Friday night we had dinner with old friends and we were talking about high school days back in Tampa. My husband and Shelia and I all went to H.B. Plant High (class of '60) whereas Shelia's sister-in-law Angela attended the Academy of the Holy Names.

I shuddered when she mentioned this.
The Academy was the stick my mother shook at me to bend me into compliance with her idea of what I should be doing.

"If you don't (insert demand here,) I'll send you to the Academy as a boarder."

That threat was usually enough to make me do whatever it was she had decided would be an improvement.

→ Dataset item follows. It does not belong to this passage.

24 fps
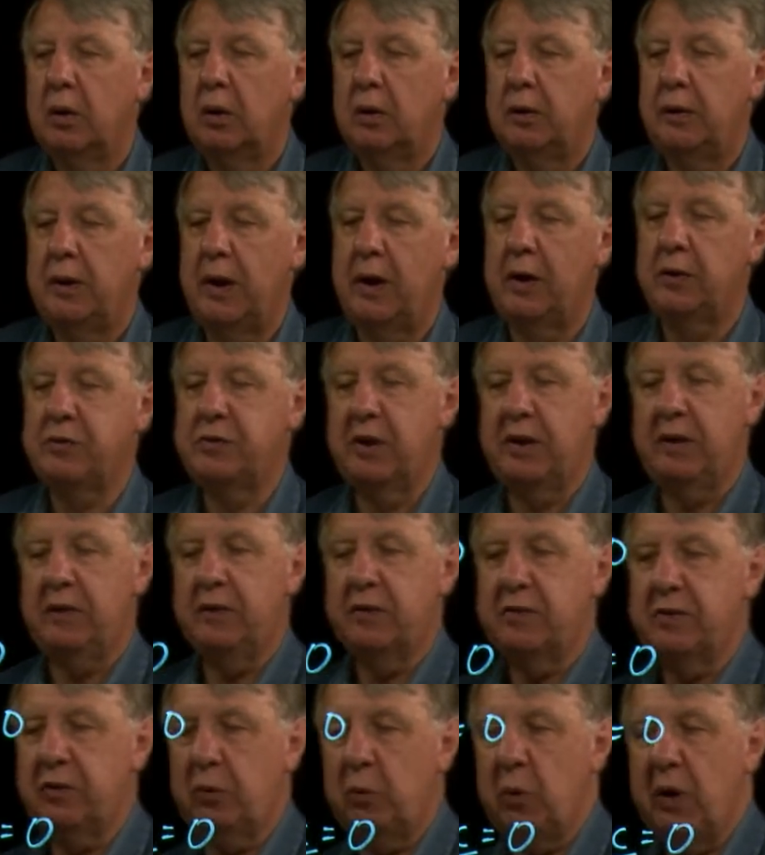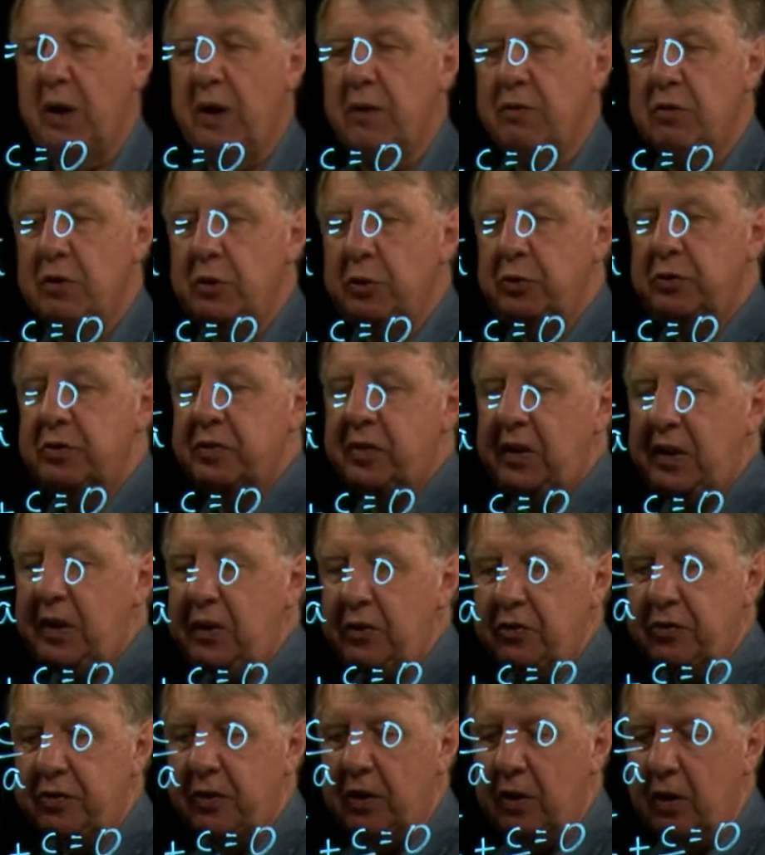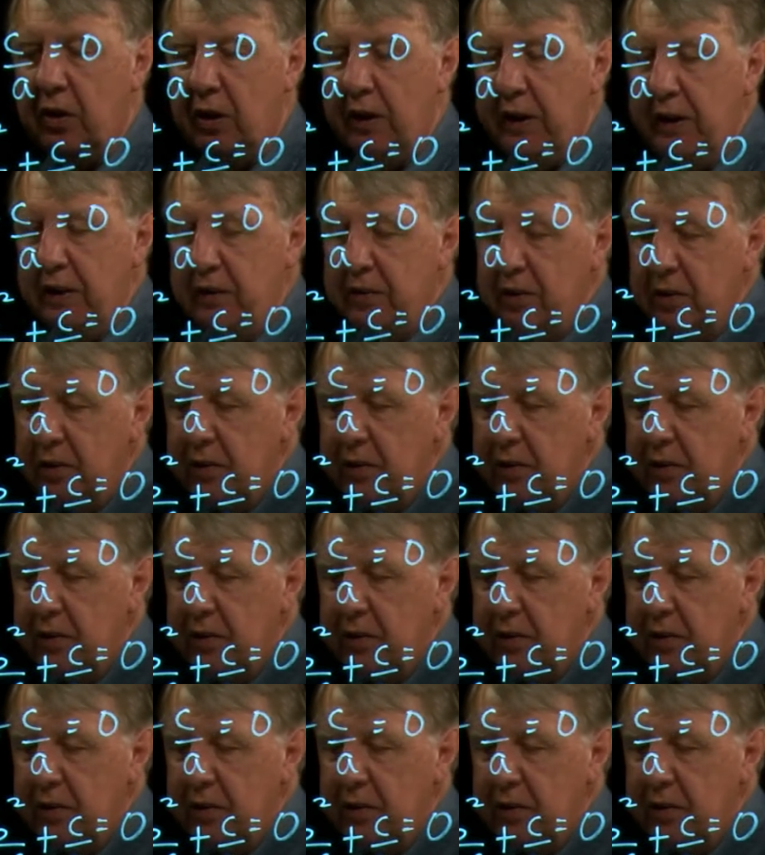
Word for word: Now take the square root of each side.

I had no experience with nuns but Marcella, across the street, who went to another parochial school had told me plenty. I wanted nothing to do with these scary creatures.



And then there was the matter of the uniform.

I'd seen what the poor prisoners at the Academy wore -- their exercise yard   phys ed area was behind the school separated  by just a chain link fence from a road we often traveled. (I probably imagined the razor wire.)  

There's a snapshot in my memory of Academy girls in pleated navy blue wool skirts, wilted white shirts escaping from their waist bands, playing sweaty volley ball on a hot day. 

Nope, not for me. 



This was the Fifties and I was quite fond of my full skirts, buoyed up by crinolines, the cinch belts, the bobby socks . . . the whole look. 

The whole idea of an all-girls schools, of nuns who, it was whispered, shaved their heads, of uniforms ---no, it was unthinkable and the threat of the  Academy continued to keep me in line.


As dinner continued and I had another glass of wine, I confided in Angela my long-ago fear of being uprooted from Plant High and sent to the Academy.


She grinned. "I loved the Academy.  And when my mother got mad at me, she used to threaten to send me to Plant High."